When Thomas Wolfe wrote, “you can’t go home again,” it’s almost certain he didn’t intend the words to show up more than 60 years later in a column about dating. Perhaps by the time I’m through interpreting that sentence, he’ll wish he had taken up tobacco farming instead of writing.
He’ll certainly wish he were alive so he could slap me around a little.
But I digress.
Anyone who actively participates in the time-honored tradition of dating knows that it is a sport with a lot of built-in setbacks, those setbacks being a natural part of the endless learning curve of dating.
Dating, of course, is based on personal interaction. Because people pride themselves on being different from everyone else, most are experts at being inexplicable and confusing.
But as dating progresses past the initial awkwardness into truly meaningful and personal territory, people shed their protective scales and begin to reveal what makes them special. That’s when we start to learn who they are. When we choose to say goodbye to someone we’ve come to know, we may close the door on her, but inevitably we leave open some windows of opportunities.

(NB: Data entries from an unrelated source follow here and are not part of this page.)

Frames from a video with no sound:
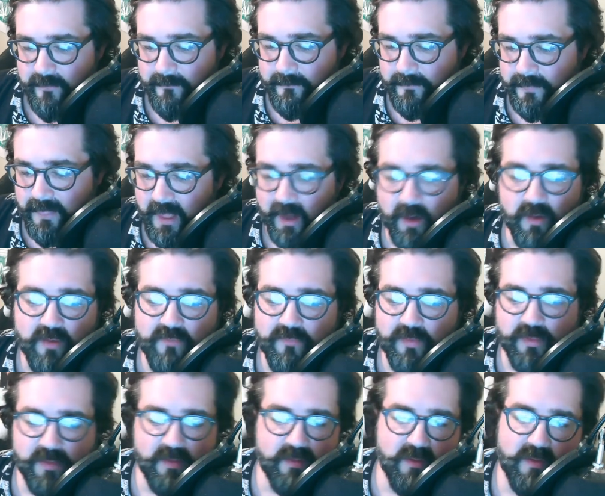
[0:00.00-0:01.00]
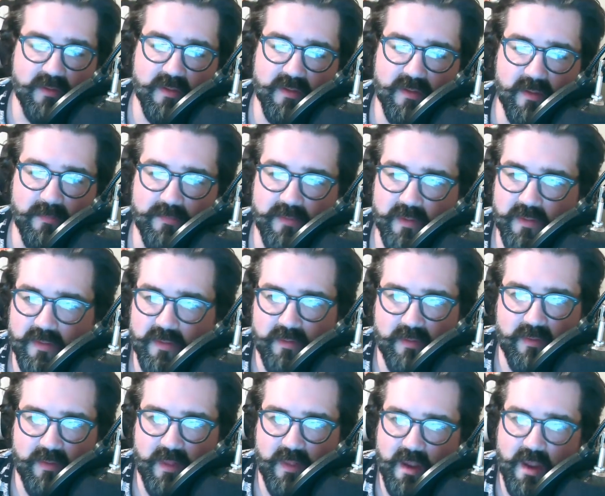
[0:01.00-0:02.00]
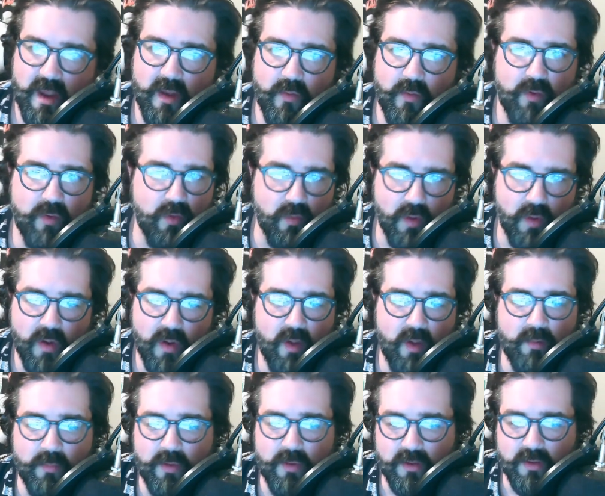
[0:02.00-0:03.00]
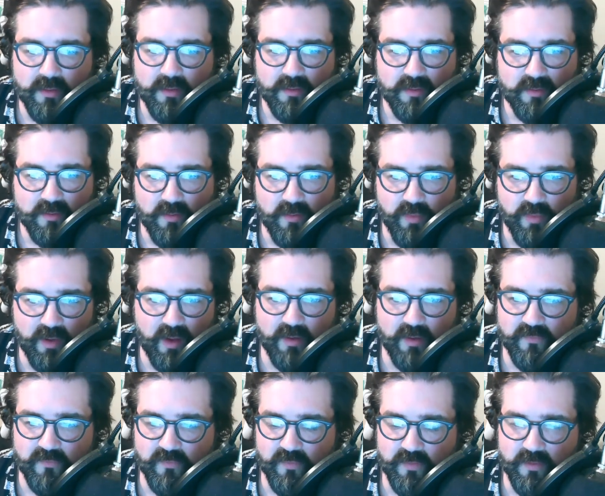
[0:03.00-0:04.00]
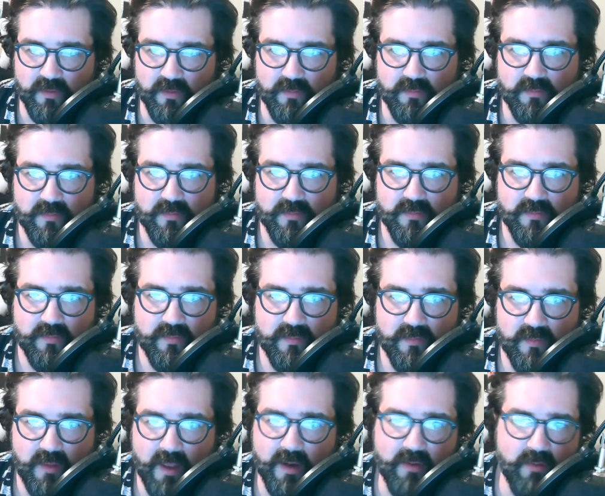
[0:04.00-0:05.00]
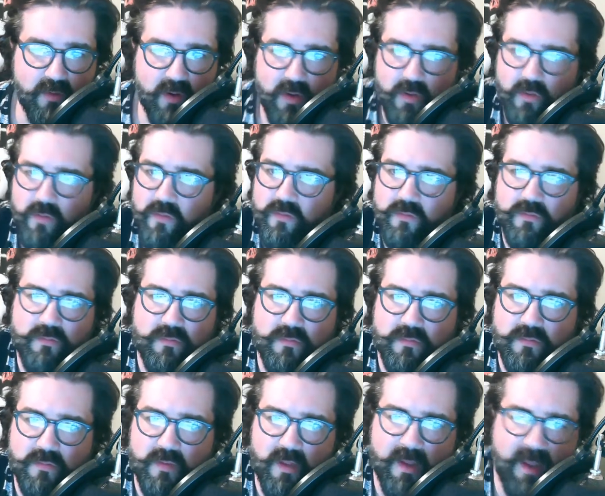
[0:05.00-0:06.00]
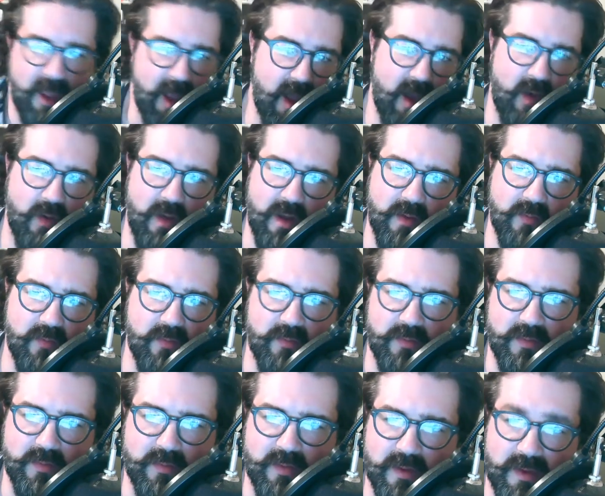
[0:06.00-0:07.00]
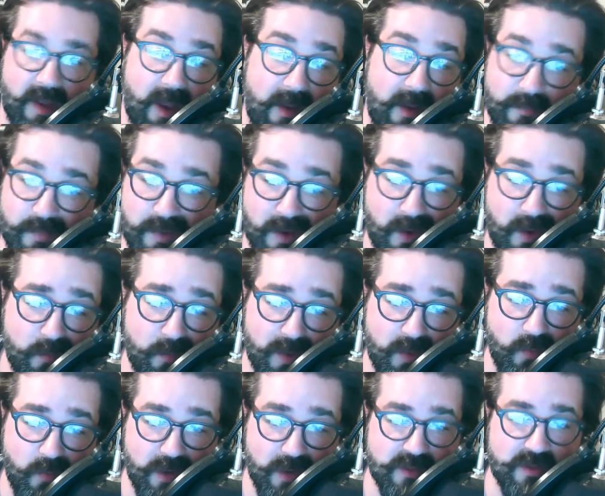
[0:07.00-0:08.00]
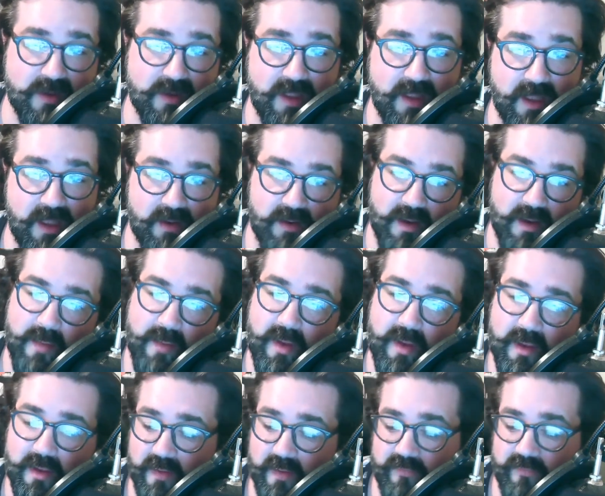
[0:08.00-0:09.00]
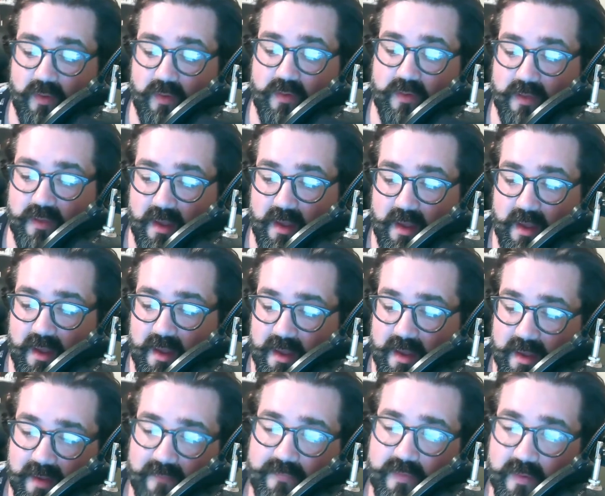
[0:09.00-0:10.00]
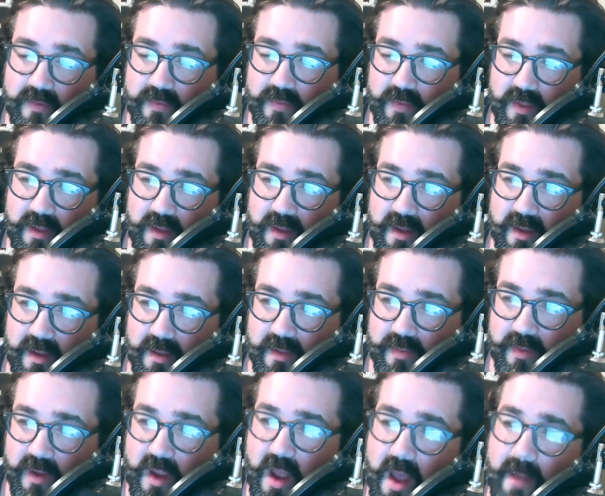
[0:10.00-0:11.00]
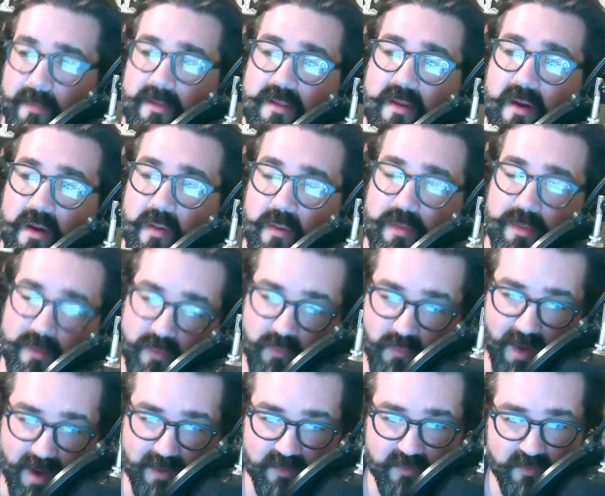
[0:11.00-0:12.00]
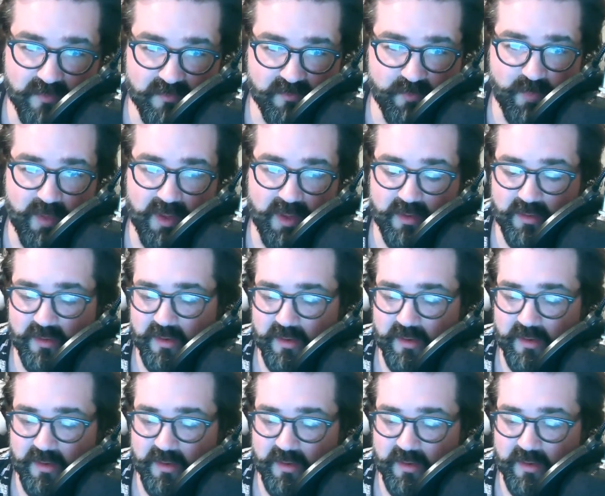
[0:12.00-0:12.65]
I don't even think this is something that I would grow on me, to be honest with you. I don't know like how I will like I mean, I'll probably watch it again. I might give those give the the uh, the commentary with the director a spin.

We do this because separation is taxing, and the mathematics of romance make quantum physics seem simple by comparison.
What if things had been a little bit different?
Maybe if you had been a little softer; maybe if she hadn’t been so moody. If the timing or the weather or the tides had shifted a little in either direction, then you wouldn’t have said goodbye.
Looking back on a landscape full of past relationships, it’s interesting to wonder which would be worth rethinking. Which might warrant a second chance or a third or a fourth?
Most people have experienced the rubber-ball relationship; the one that got off to a great bounce but slowly lost energy when each ensuing bounce met with more and more resistance. Eventually, it came to rest on the ground in a somewhat melancholy state, almost begging to be bounced again.
Like any fun thing that comes to an end, the initial response is to pick things up and start again. But when it comes to relationships, it’s hard to start over. Most people will give it another bounce. Some spend their lives trying to keep the ball in motion; others move on.
Maybe when a relationship has run its course, even when it was an enjoyable course, it’s best to not spend too much time wondering what might’ve been.
It’s hard to tell if giving things another crack would result in a whole new ballgame because, in most relationships, the boundaries and ground rules are difficult to redraw because they were there for a reason.
This isn’t to say that sometimes tenacity isn’t the best course of action. There’s a lot to be said for learning from past errors and moving on with a friend you feel close to. And it’s not entirely uncommon for people to call it quits with every intention of starting over once they’ve caught their breath.
After all, every relationship takes an effort.
But in most cases, Thomas Wolfe was probably right. You can’t go home again because you’re searching for something else. And although there may be adventures to be found in the past, you can be certain there are adventures in the undiscovered.